Непостижимое совершилось. От стыда и позора я не знал, что ответствовать моему начальнику, не менее меня удручённому.
Так я оказался в плену. Завезли нас под город Шведт, где в старом замке содержался изрядный лагерь пленных русских офицеров. В одной из казарм был устроен лазарет, ибо многие офицеры были ранены или больны. Случалось, тут и умирали, и мы хоронили несчастных в постылой немецкой земле — вначале вовсе без священника, а после отцом Анисимом, полковым попом, угодившим в полон вместе со своей походной церковной сбруей.
Нередко у замковых ворот собирались обыватели-немцы.
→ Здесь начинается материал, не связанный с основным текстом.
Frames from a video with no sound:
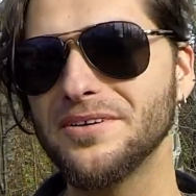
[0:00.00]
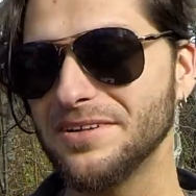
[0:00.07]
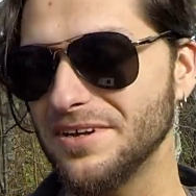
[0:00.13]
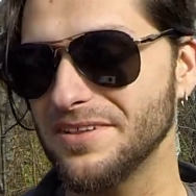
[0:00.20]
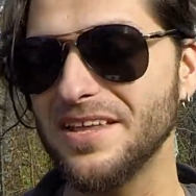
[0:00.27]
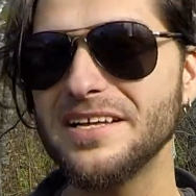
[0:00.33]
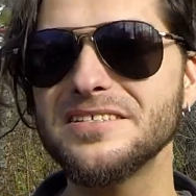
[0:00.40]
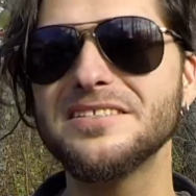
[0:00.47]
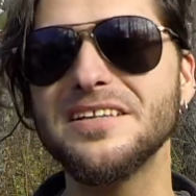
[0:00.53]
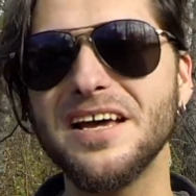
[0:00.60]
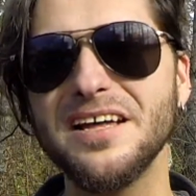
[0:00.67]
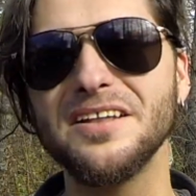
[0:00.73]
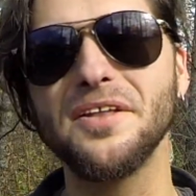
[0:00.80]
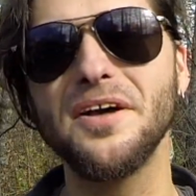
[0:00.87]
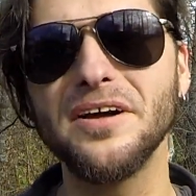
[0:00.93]
Now, that's
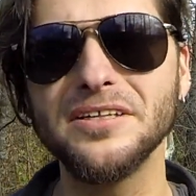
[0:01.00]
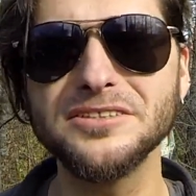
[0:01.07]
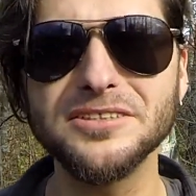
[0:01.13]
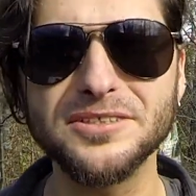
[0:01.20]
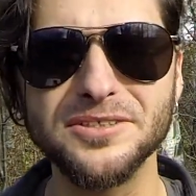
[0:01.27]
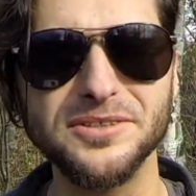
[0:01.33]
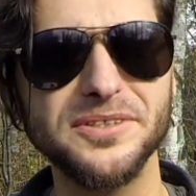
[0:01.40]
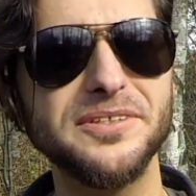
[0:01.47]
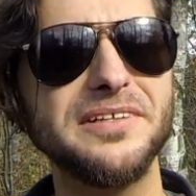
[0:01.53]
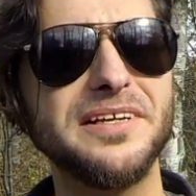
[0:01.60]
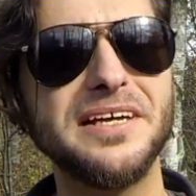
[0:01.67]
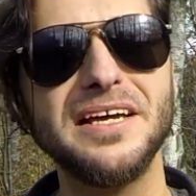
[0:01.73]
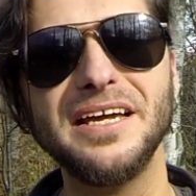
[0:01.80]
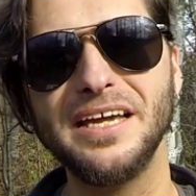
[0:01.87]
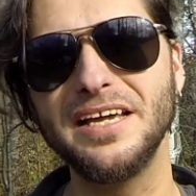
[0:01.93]
not logical
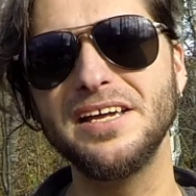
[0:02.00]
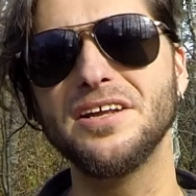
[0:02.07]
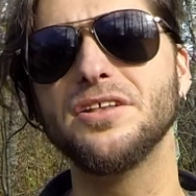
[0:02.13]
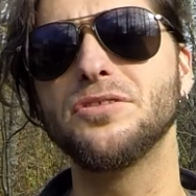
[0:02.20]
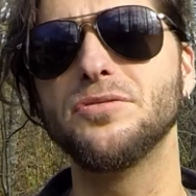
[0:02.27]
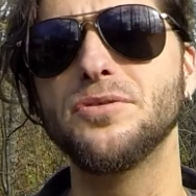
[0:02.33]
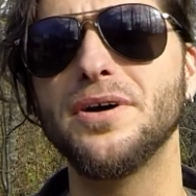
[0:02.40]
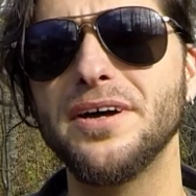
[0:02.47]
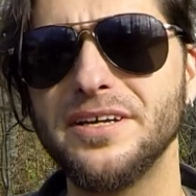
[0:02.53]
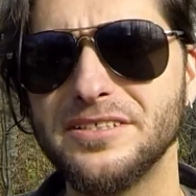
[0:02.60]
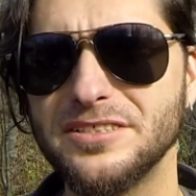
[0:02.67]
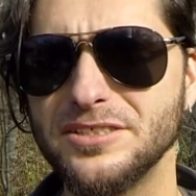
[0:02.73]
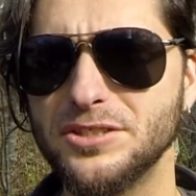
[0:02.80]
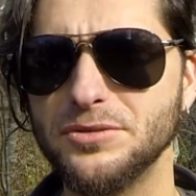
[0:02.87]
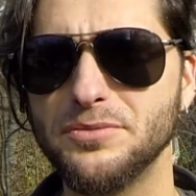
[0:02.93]
in a through hike
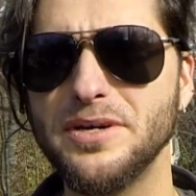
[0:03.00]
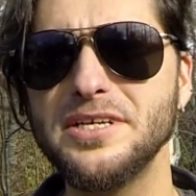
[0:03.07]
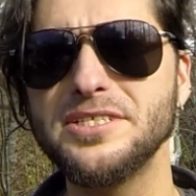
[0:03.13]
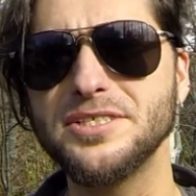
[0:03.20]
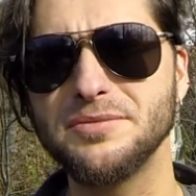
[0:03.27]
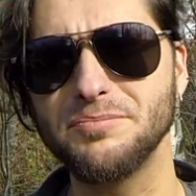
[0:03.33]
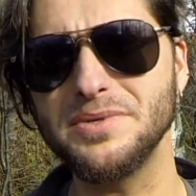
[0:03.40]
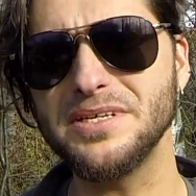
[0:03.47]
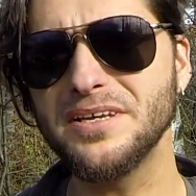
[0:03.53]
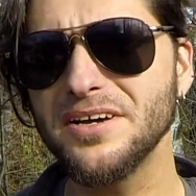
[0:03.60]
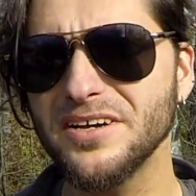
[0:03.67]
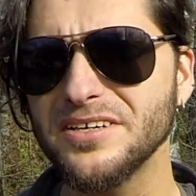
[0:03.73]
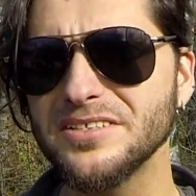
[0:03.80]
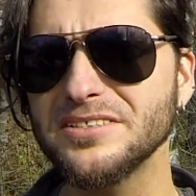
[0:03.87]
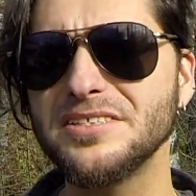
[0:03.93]
situation,
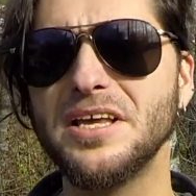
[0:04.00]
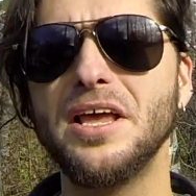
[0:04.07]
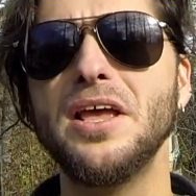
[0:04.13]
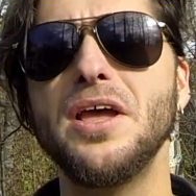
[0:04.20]
because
Они подкатывали на колясках празднично одетые, с детьми, жевали бутерброды и, указывая на нас пальцами, восклицали: «Kieke mal an, da sind russische Barbaren!.. Merkt euch, Kinder, wie wenig sie edlen Leuten ahnlich sind!..»[32]
Поневоле пришлось вспомнить тогда, как «варвары» относились к пленным немцам. Со времён Петра даже младшие офицерские чины содержались в Петербурге на отличных квартирах при обильном столе, а старших офицеров можно было встретить и на придворных балах! Им давали прислугу, пенсион и даже — нередко — денежное вспомоществование.
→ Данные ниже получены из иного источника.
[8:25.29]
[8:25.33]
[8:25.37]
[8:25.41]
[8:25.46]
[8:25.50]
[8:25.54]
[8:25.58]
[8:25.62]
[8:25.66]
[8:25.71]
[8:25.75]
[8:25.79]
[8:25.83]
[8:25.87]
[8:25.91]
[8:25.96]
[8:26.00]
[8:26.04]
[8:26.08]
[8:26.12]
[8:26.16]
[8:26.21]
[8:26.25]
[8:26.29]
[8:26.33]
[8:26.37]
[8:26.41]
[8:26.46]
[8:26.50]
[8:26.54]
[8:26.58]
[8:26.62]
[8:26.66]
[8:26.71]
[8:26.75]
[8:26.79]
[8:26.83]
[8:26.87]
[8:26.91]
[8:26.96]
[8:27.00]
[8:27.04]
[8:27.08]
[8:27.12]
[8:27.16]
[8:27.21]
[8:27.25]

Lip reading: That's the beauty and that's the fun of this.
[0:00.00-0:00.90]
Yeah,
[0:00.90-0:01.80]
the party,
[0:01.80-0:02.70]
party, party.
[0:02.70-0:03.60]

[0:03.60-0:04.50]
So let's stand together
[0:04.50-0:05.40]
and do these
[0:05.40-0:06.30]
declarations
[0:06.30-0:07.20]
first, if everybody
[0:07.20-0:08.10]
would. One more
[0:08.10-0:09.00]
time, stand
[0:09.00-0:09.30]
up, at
Впрочем, припомнилось и то, что иные из бывалых россиян осуждали таковую нашу щедрость и великодушие, говоря, что иноземцы толкуют всё на свой лад: как раболепие невежественных дикарей перед истинно культурными людьми.
Горечь и обида переполняли сердце. Многое, многое отсюда, из-за стен средневекового замка, тёмного, сырого, холодного, как тюремная яма увиделось совершенно иначе, нежели с родной земли!
Потом, после плена, нас, уцелевших, называли «огрубпшми душами», но мы были обременены бесконечными раздумьями, приоткрывавшими неведомые прежде стороны жизни.
Исподволь, неприметно в нас старались погубить веру, и уж в ком угасала вера, уступая убеждению о бессмысленности сущего, тот превращался в жалкого пентюха.
В лагере невозбранно дозволялась водка, и отчаявшиеся офицеры покупали её в изобилии, отдавая торговцу Янкелю часы, одежду, а порою и нательные кресты и расходуя на оную все деньги, которые им пересылались от родных.
К нам подсаживали доносителей и тайных вербовщиков — неприятель ни на день не оставлял коварного расчёта склонить пленных к службе в прусской армии. Правда, за мою бытность в лагере не отыскался ни единый отметник и порушитель присяги, но, увы, говорили, что прежде искушались.
Во сто крат горше приходилось пленным нашим солдатам. Я и прежде слыхивал о том, что прусский король, ввиду нехватки рекрутов, использует в своей армии пленных. Теперь же узнал, что использование оных давно превратилось в крупнейшую отрасль прусского военного дела: тысячи аустрийцев, русских, французов и шведов, вымуштрованные прусскими капралами при помощи палок и карцеров, бросались в самые опасные баталии и ценою своей крови добывали мировую славу для Фридриха.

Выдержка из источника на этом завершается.